[[ SUPPLIED DATA open ]]

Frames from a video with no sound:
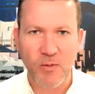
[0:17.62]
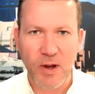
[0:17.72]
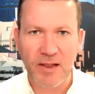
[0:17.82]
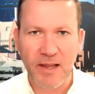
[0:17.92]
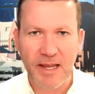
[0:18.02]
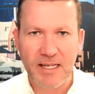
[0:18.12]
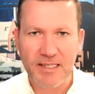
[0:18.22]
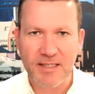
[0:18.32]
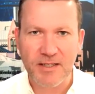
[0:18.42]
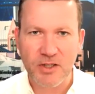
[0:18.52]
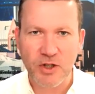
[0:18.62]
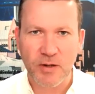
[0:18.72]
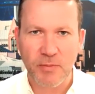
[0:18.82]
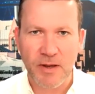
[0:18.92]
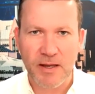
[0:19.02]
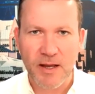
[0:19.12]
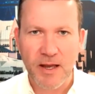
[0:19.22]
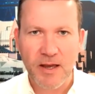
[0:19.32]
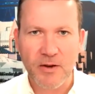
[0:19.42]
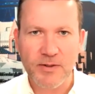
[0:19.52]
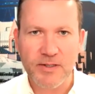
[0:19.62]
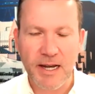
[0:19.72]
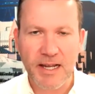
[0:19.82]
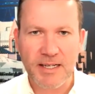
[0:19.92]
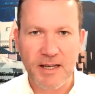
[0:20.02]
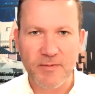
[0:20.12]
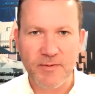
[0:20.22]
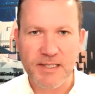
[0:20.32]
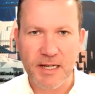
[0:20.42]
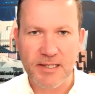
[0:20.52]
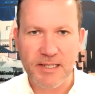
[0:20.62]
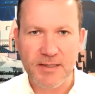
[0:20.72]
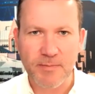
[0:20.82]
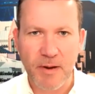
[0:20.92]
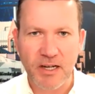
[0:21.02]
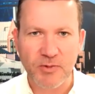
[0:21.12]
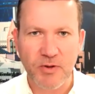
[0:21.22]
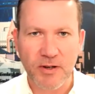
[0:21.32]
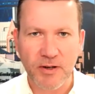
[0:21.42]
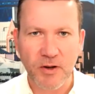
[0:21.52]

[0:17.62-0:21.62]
Will Easton joining me, who's a leading facilities management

[[ SUPPLIED DATA closed ]]

» **INSTRUCTIONS TO FOLLOW**
Images in the records should not be copied. Repeat all the rest exactly.

» **WRITTEN ANSWER**
Frames from a video with no sound:
[0:17.62]
[0:17.72]
[0:17.82]
[0:17.92]
[0:18.02]
[0:18.12]
[0:18.22]
[0:18.32]
[0:18.42]
[0:18.52]
[0:18.62]
[0:18.72]
[0:18.82]
[0:18.92]
[0:19.02]
[0:19.12]
[0:19.22]
[0:19.32]
[0:19.42]
[0:19.52]
[0:19.62]
[0:19.72]
[0:19.82]
[0:19.92]
[0:20.02]
[0:20.12]
[0:20.22]
[0:20.32]
[0:20.42]
[0:20.52]
[0:20.62]
[0:20.72]
[0:20.82]
[0:20.92]
[0:21.02]
[0:21.12]
[0:21.22]
[0:21.32]
[0:21.42]
[0:21.52]

[0:17.62-0:21.62]
Will Easton joining me, who's a leading facilities management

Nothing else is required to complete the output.